1847年、ブリガム・ヤング率いるモルモン教会の会員たちはソルトレイク盆地にたどり着き、そこを新たな拠点として入植を始める。しかし、入植後ソルトレイクにやってきた開拓者たちが、1844年にジョセフたちを殺した人間だという噂が広まり、一部の会員が武装して開拓者たちを襲撃し、そのほとんどを殺害した。(マウンテンメドウの大虐殺)
これに対してアメリカ陸軍が出動。ソルトレイクに籠るモルモン教会員たちと戦いになるが、当時のソルトレイクは辺境の奥地であり補給が困難だったこと、またモルモン教会側が激しく抵抗したことから戦いは長引き、アメリカ陸軍は膠着状態で冬を迎えることを恐れ、一時撤退する。 翌年の1848年、アメリカ連邦政府から派遣された準州知事を受け入れることと、武装して戦った会員を処罰しないこと、そしてマウンテンメドウの大虐殺事件の首謀者を差し出すことを交換条件とした和平が結ばれ、戦いは終結した。(ユタ戦争)
その後、モルモン教は融和的な姿勢を見せるようになり、勢力を増していった。しかし、そのため教義の解釈についてや、一夫多妻制の存続についてなど、内部対立が顕在化したため、いくつかの分派に分かれることとなった。 現在末日聖徒イエス・キリスト教会の名前を引き継いでいる教派は主流派で、一夫多妻制は神の啓示により破棄されたという立場を取っているため、複数の妻を持った者は破門されることになっている。
複数の妻を持ちたい人は、一夫多妻制を維持しているモルモン原理派やイスラム教に入信したほうがよい。
現在は、公称1400万人近い会員がいるということになっている。が、公称の人数であり、また未洗礼の幼児なども含んでいるため、実際にどれだけの人数がモルモン教会員としてのアイデンティティを持っているのかは定かではない。ともあれ、新興宗教としては世界有数の規模であるのは間違いないだろう。
教義
まずモルモン教と言えばアルコール、コーヒーなどを飲めないという厳しい戒律が有名。だが、実際には特定の物質を摂ってはならないというわけではなく、依存、中毒を引き起こすものは避けねばならない、という教えで、どの程度避けるかは人によって基準が違う。
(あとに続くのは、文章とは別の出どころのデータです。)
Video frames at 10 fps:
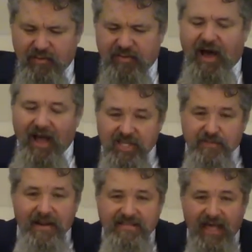with the
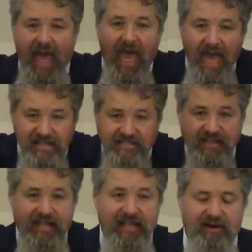husband as the head, as the
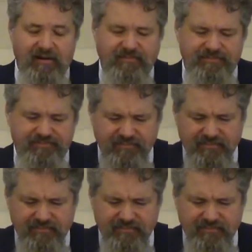leader,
性欲を抱くことは罪とはしないが、夫婦間以外のセックスは罪であり、性欲はコントロールしなければならない。そのため、ポルノも避けねばならず、自慰は罪となる。
安息日についても厳格で、医師や軍人、警官など、休むと社会的影響のある仕事についているのでない限りは、緊急の理由がある場合を除いて働いてはならず、3時間程度の教会活動を行わねばならない。また、買い物やレジャー、スポーツも特に必要がなければしてはならない。教会活動以外には、社会的な奉仕活動、聖書の勉強会、教会員の家庭訪問などが認められる。
- 三位一体を否定し、キリストは滅びておらず神に人を救うようとりなしているとする
- 8歳まで洗礼を行わず、また全身を水に浸す全浸礼を行う
- 死後に悟りの期間が定められ、最後の審判までに回心すれば神の国に入れる
などがある。
カトリック、プロテスタント諸派ともに、三位一体を教義の中心の一つに据えていることから、三位一体を否定するモルモン教は異端であるとされる。(余談だが、モルモン教とは正反対に近い、聖書原理主義であるエホバの証人も、聖書にはっきりとした根拠がないという理由で、三位一体を否定している。……まあ、三位一体は結構無理矢理な部分もあるので仕方なくはあるが)
布教活動
基本的に2名一組となって宣教を行うが、専門の聖職者を持たないため、宣教もきちんと組織化されて行われているわけではなく、強引な勧誘などの問題があとをたたない。
教会としても、会員数を増やしたい関係から積極的な指導を行っておらず、カルトとしての悪名を高める結果となっている。